*** PROVIDED ENTRIES Section Begins ***

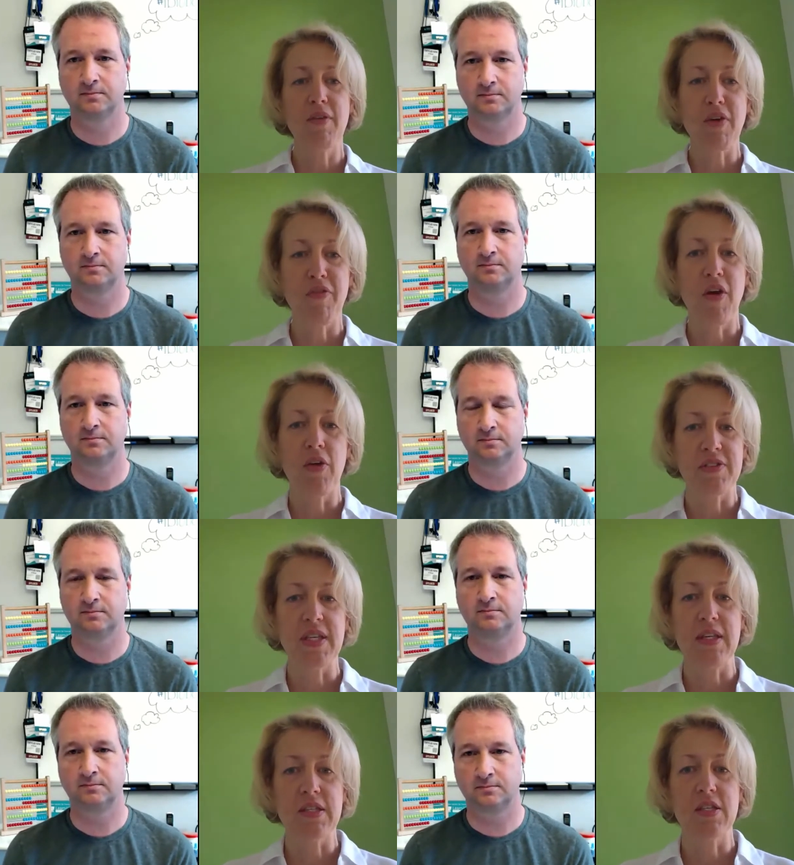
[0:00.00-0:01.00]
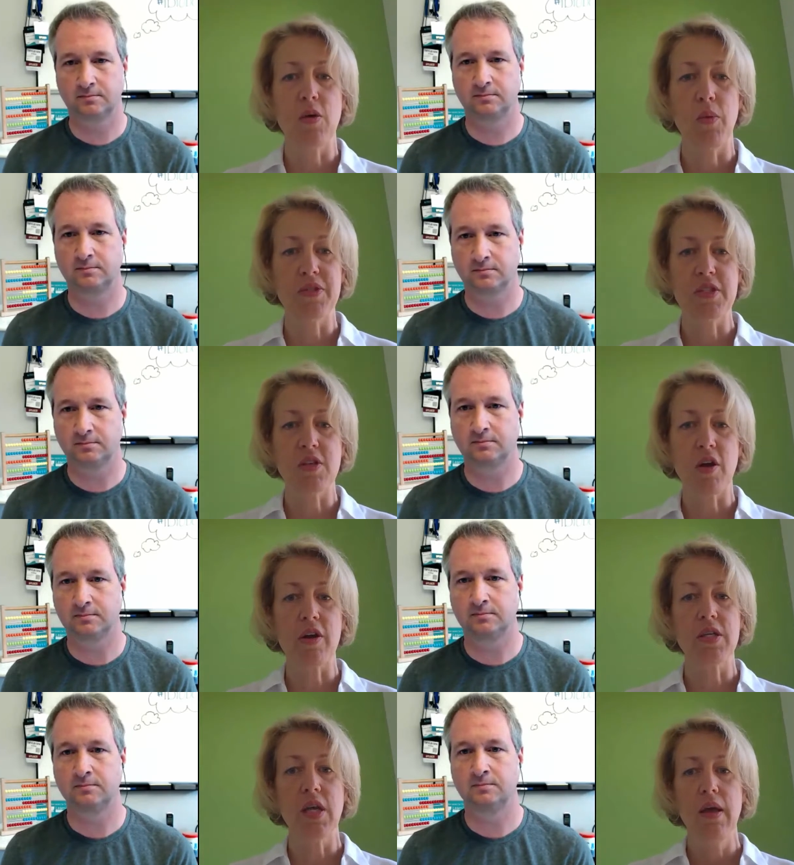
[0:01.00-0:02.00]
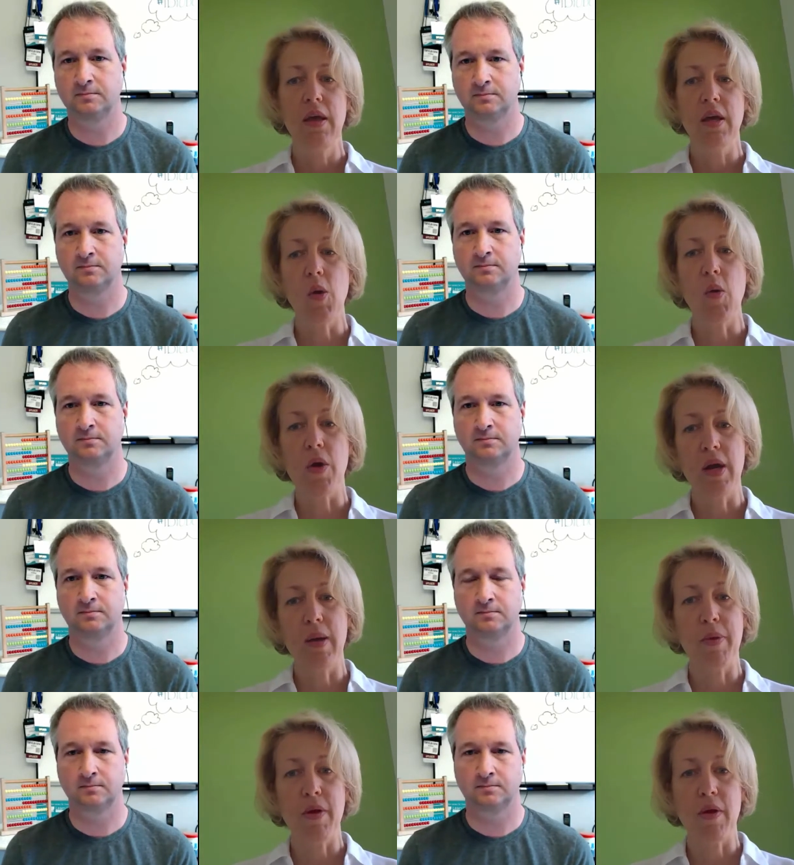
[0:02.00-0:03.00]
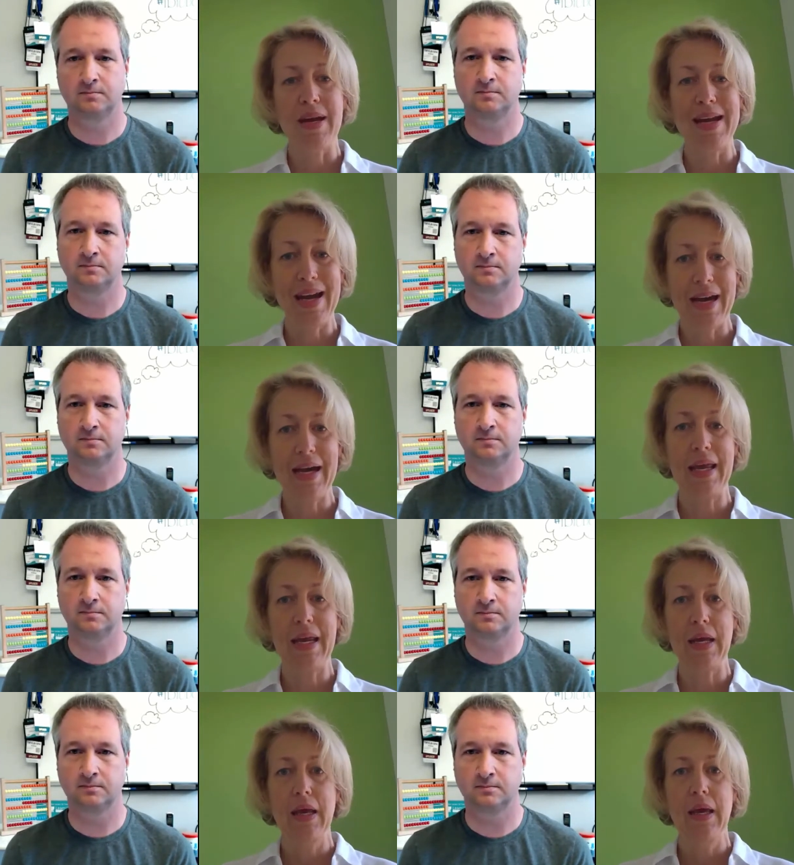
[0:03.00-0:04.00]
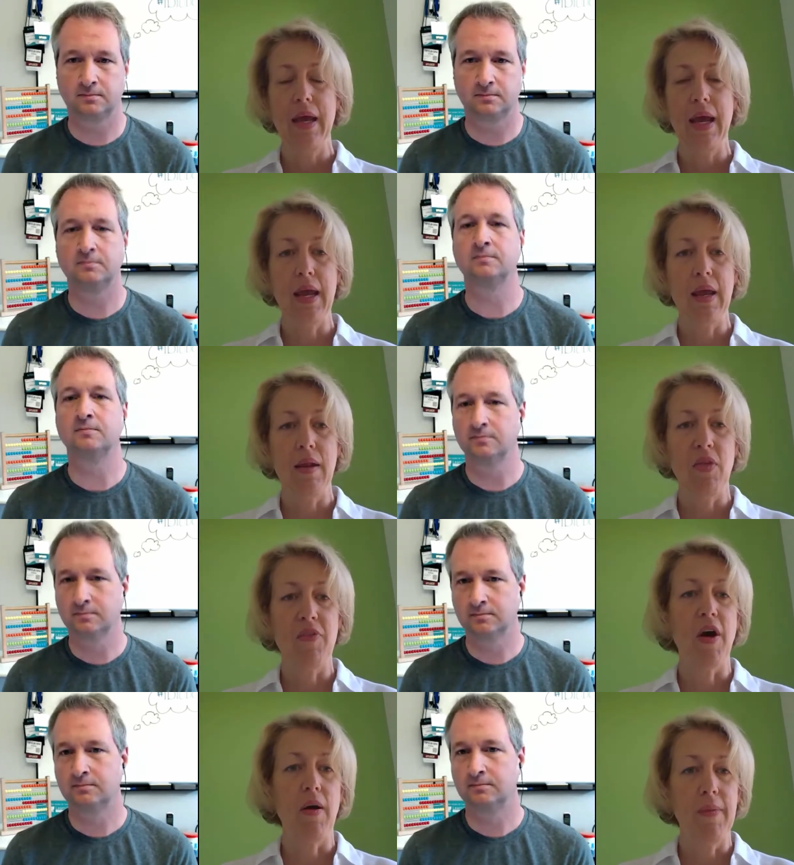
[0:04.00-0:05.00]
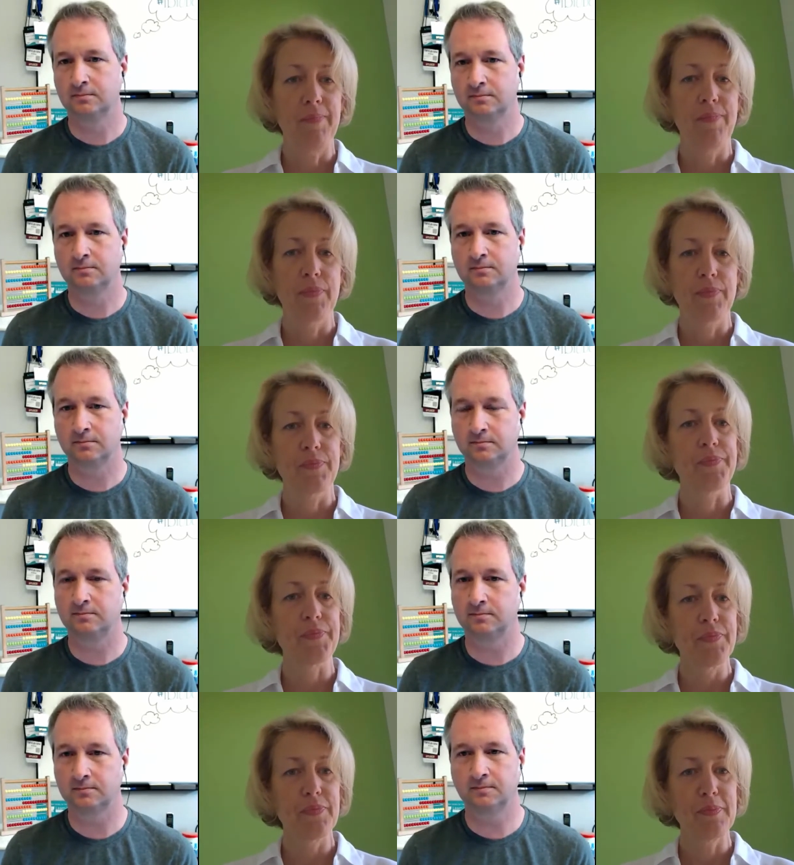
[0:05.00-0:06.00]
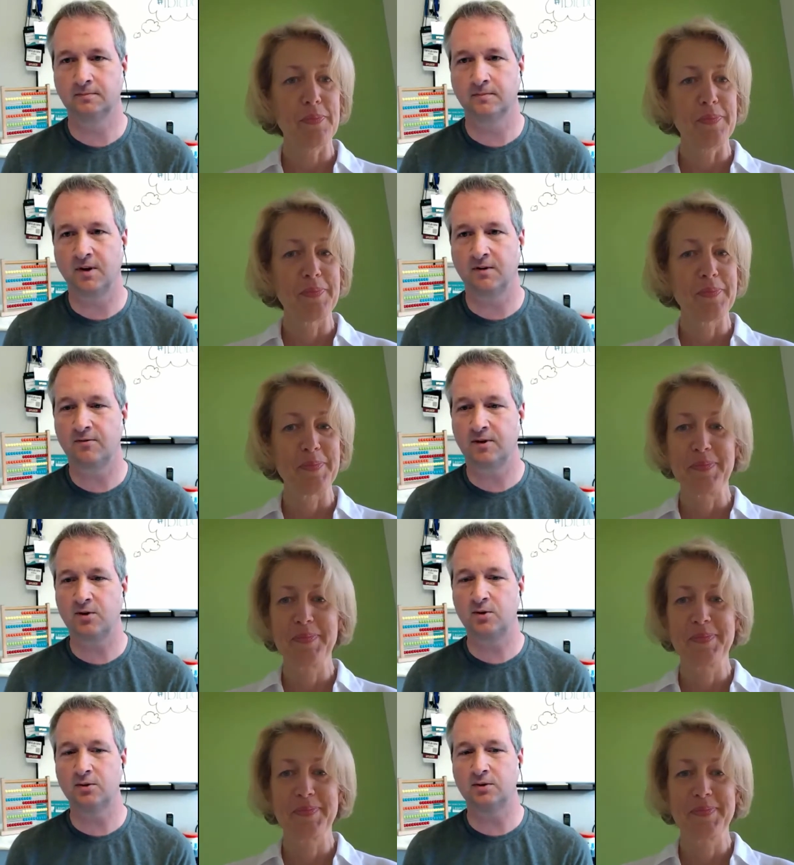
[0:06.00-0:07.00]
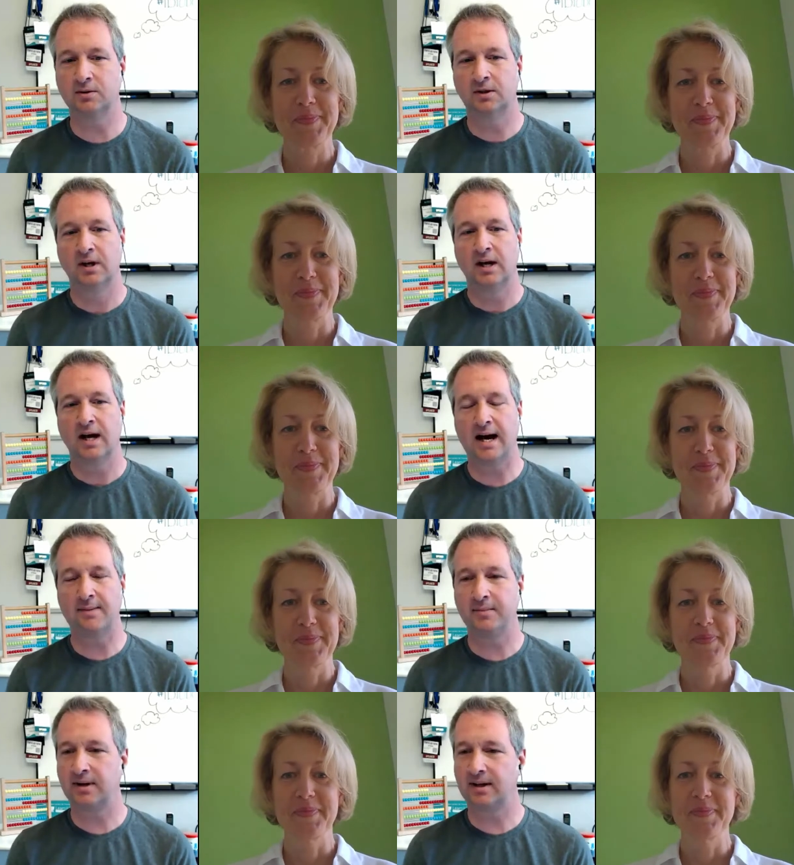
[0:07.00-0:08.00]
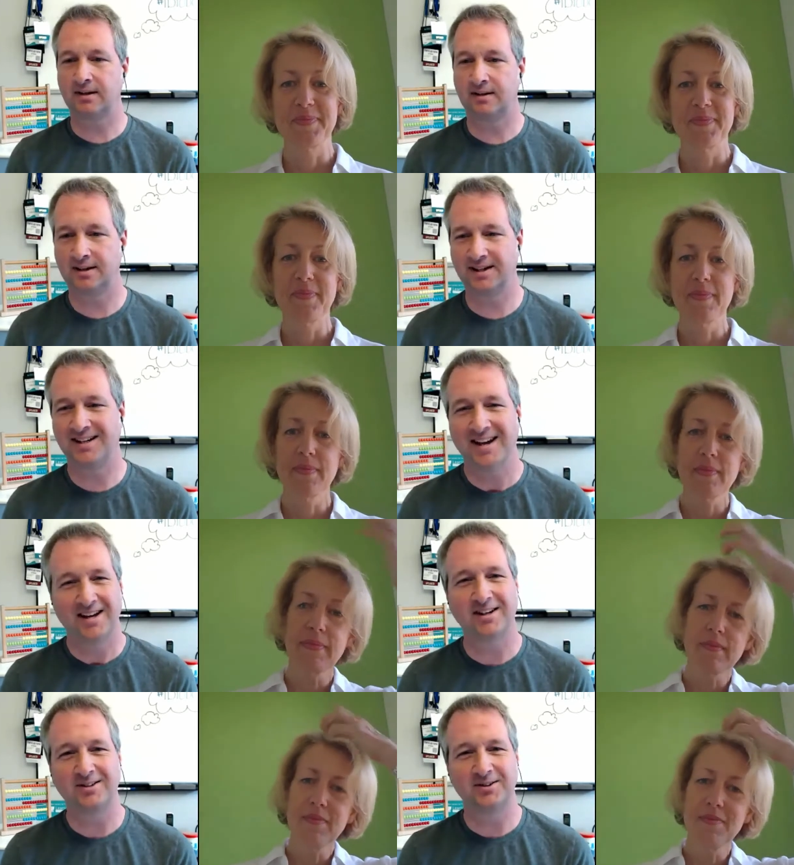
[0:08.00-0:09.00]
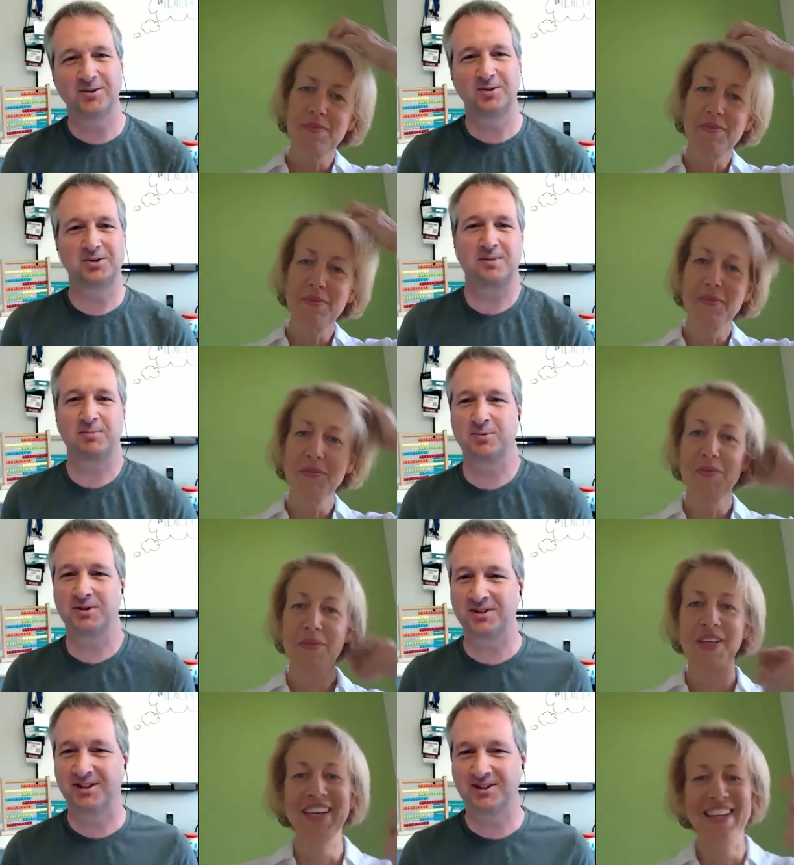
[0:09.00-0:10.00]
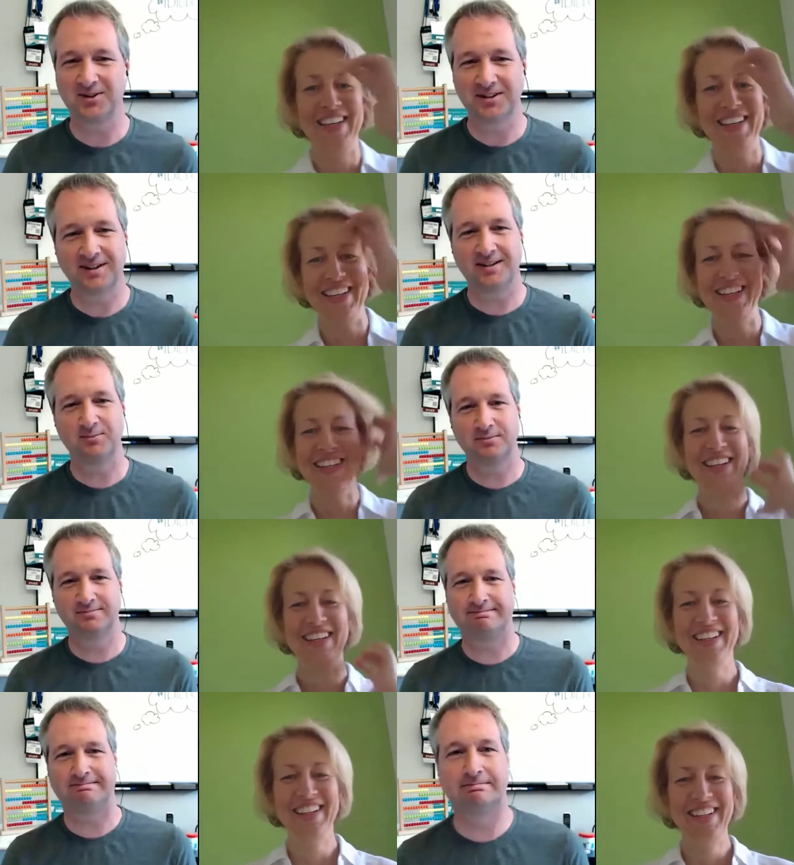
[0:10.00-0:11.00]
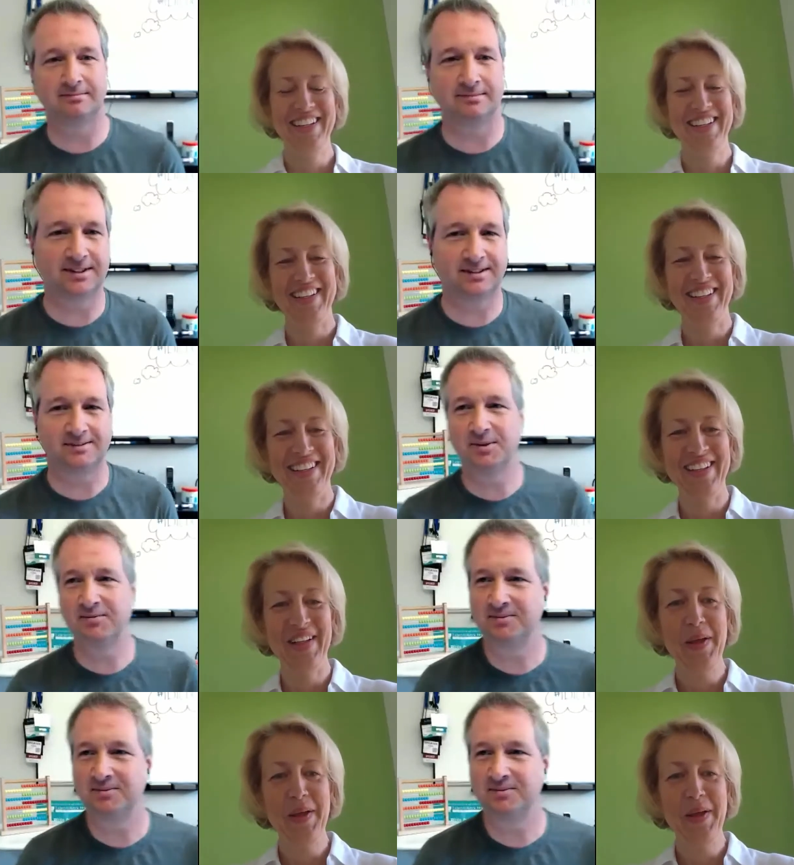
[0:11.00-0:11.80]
Speaker 1: and every fall since. So we'll start cohort number nine in the fall.
Speaker 2: Mm-hmm. Very cool. Um, yeah, don't go shopping when you're hungry. Um, yeah, we've,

*** PROVIDED ENTRIES Section Ends ***

__EXERCISE__. No pictures belong in the copy: reproduce exactly the lines above from the one that contains "[0:04.00-0:05.00]" through the last line of the entries.

__OUTPUT OF THE TASK__.
[0:04.00-0:05.00]
[0:05.00-0:06.00]
[0:06.00-0:07.00]
[0:07.00-0:08.00]
[0:08.00-0:09.00]
[0:09.00-0:10.00]
[0:10.00-0:11.00]
[0:11.00-0:11.80]
Speaker 1: and every fall since. So we'll start cohort number nine in the fall.
Speaker 2: Mm-hmm. Very cool. Um, yeah, don't go shopping when you're hungry. Um, yeah, we've,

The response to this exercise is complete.